The novel Transcendent Kingdom by Yaa Gyasi stands out for its powerful exploration of deeply relatable themes such as family struggle, faith, identity, and science. What makes it especially unique is how it ties together emotional experiences with scientific study. The main character, Gifty, is a neuroscience PhD student whose research into addiction and reward-seeking behavior is not only for academic growth but also deeply personal. As she searches for scientific answers, she is also trying to make sense of the pain and loss in her own life especially her brother’s addiction and her mother’s depression.
Gifty is a PhD student studying neuroscience at Stanford University. Her work focuses on understanding how the brain responds to pleasure and pain, specifically in relation to addiction. In her lab, she runs experiments on mice to study reward-seeking behavior, a biological concept that refers to how living beings are driven to seek out things that feel good such as food, praise, or drugs. This behavior is controlled by a system in the brain called the reward circuit, which includes areas like the prefrontal cortex and nucleus accumbens. For Gifty, this research is personal. Her older brother, Nana, became addicted to opioids after an injury. He was prescribed painkillers for physical relief, but over time, he relied on them more and more. According to Volkow et al., addiction is a chronic brain disease involving changes in the brain’s reward, stress, and self-control circuits—changes that can lead to compulsive drug use despite severe harm (“The Neuroscience of Drug Reward and Addiction,” 2019, p. 2). This supports what Gifty observed: addiction disrupts a person’s ability to regulate behavior and resist cravings. Through her studies, she hopes to understand what happens in the brain that leads someone like Nana to keep using, even when it causes suffering.

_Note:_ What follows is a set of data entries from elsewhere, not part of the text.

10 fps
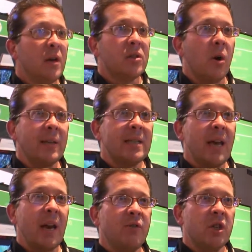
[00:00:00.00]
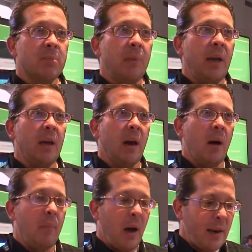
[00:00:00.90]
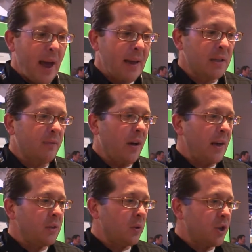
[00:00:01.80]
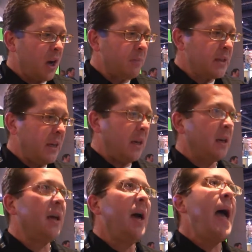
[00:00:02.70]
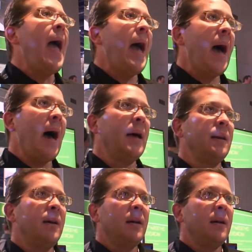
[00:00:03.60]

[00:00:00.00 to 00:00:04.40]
So instead of just being a NAS device which comes in andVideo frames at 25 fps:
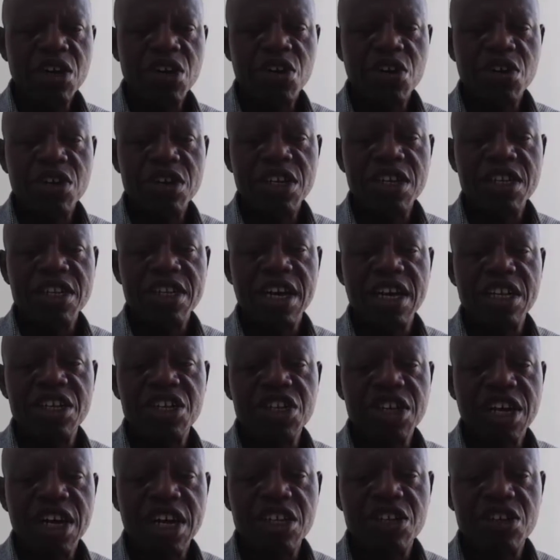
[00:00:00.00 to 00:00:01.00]
All these are
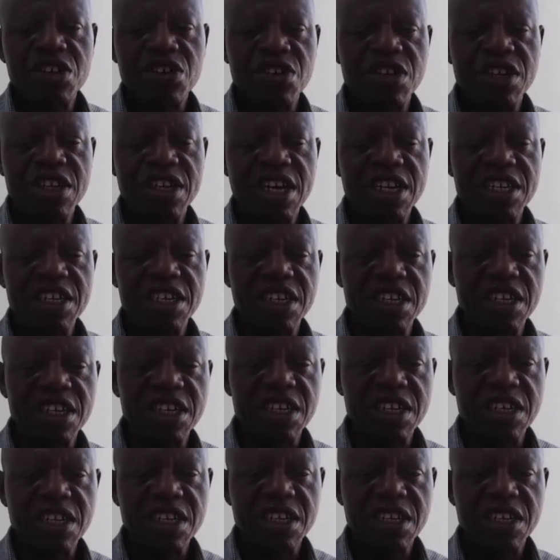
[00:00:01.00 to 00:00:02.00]
charged on the
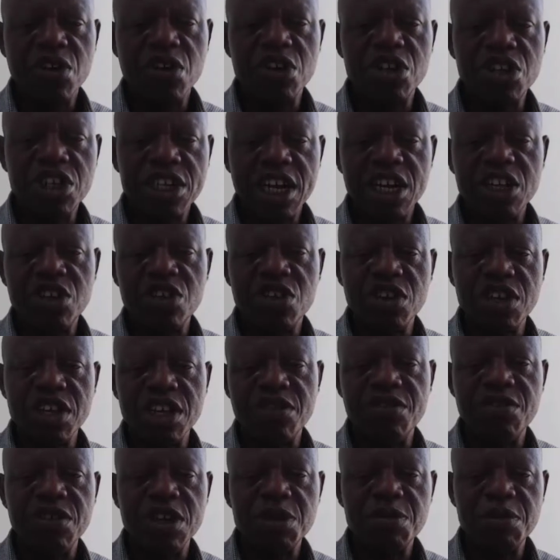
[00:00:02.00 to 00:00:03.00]
assets or charged on
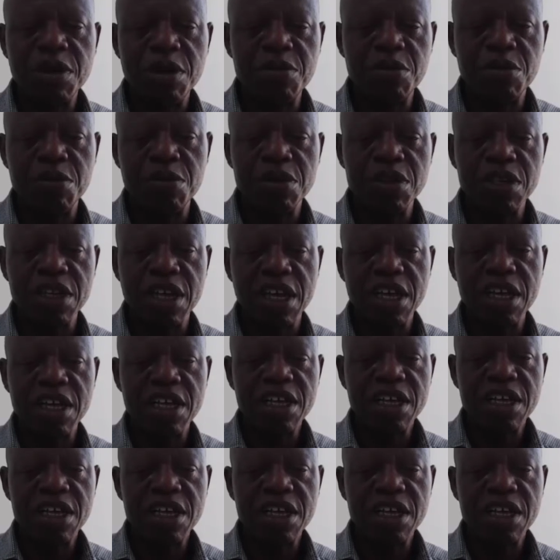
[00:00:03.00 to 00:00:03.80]
the investment proposal.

Addiction is more than just using drugs too much; it’s a brain disorder that makes it extremely hard to stop even when someone wants to. In Transcendent Kingdom, Gifty understands this deeply. As a neuroscience PhD student, she doesn’t just study addiction she’s haunted by the memory of her brother Nana, who lost his life to it. To Gifty, addiction isn’t about weakness or bad choices it’s a mystery she’s determined to solve. Scientifically, addiction is linked to the brain’s reward system and the chemical dopamine. When someone uses drugs, large amounts of dopamine are released, creating intense pleasure. Over time, the brain adjusts and starts to rely on the drug just to feel normal. This is called dopamine dysregulation. It leads to habit formation, where the brain builds automatic pathways toward drug use. As one researcher explains, “Neuroplasticity in the brain’s reward system following repeated drug use leads to more habitual and (in vulnerable people) more compulsive drug use, where people ignore the negative consequences” (Mavrikaki). Gifty’s research with mice focuses on how these patterns form, especially after early trauma.

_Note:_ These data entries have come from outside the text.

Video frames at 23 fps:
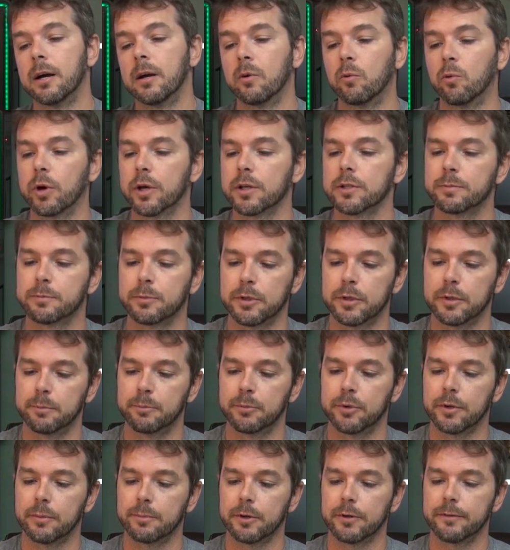It works
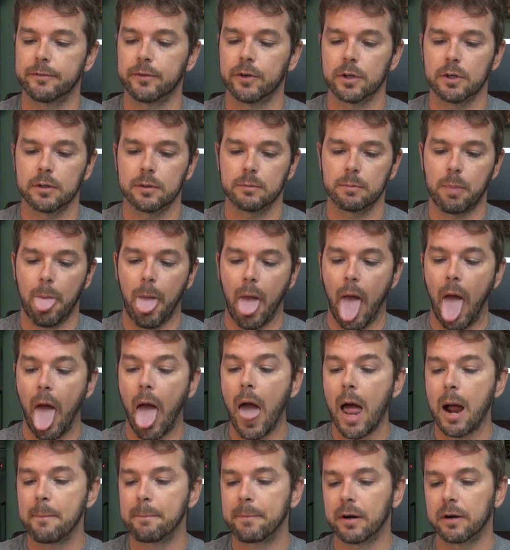
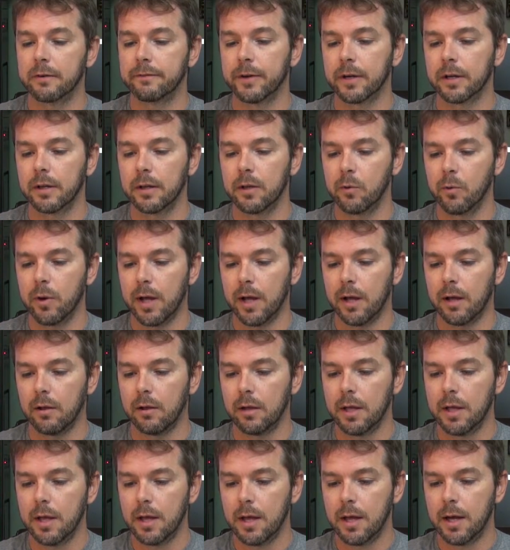perfectly
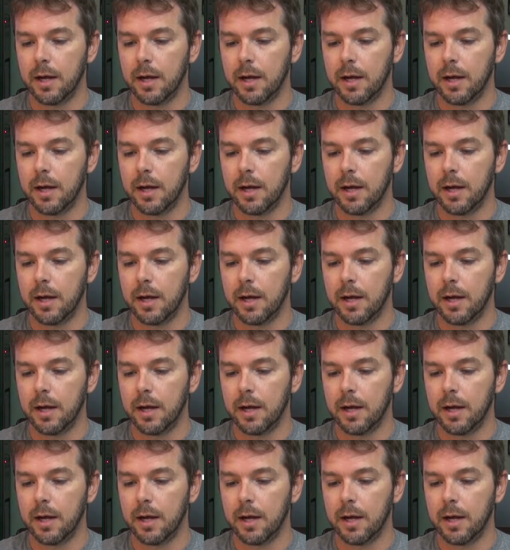well.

Before his addiction, Nana was everything a big brother should be confident, funny, and full of life. As a popular athlete in a mostly white town, he carried pressure and pain that weren’t always visible. After his injury, painkillers didn’t just numb his physical pain they minimized deeper emotional wounds: racism, abandonment, and feeling out of place. Gifty’s grief drives her to understand his downfall, not just emotionally, but biologically.
In Transcendent Kingdom, Yaa Gyasi shows that addiction is both a personal experience and a scientific issue. The novel focuses on things we may see often like addiction but don’t always understand, especially why some people are more vulnerable than others. Both the novel and the scientific research help us examine addiction on a deeper level. For Gifty, neuroscience isn’t just a career it’s her way of making sense of her family’s pain, especially her brother’s struggles. Understanding her research helps us better appreciate Gifty’s emotional journey and the strength it takes for her to keep searching for answers. By blending literature and biology, we can see both the facts and the feelings behind human behavior. Gifty’s story reminds us that science isn’t only about data and experiments it’s also about people, healing, and the search for meaning.
Volkow, Nora D., et al. “The Neuroscience of Drug Reward and Addiction.” Physiological Reviews, vol. 99, no. 4, 2019, pp. 1557–1616. https://doi.org/10.1152/physrev.00019.2018.
Mavrikaki, Maria. “Brain plasticity in drug addiction: Burden and benefit.” Harvard Health Publishing, 26 June 2020, www.health.harvard.edu/mind-and-mood/brain-plasticity-in-drug-addiction-burden-and-benefit.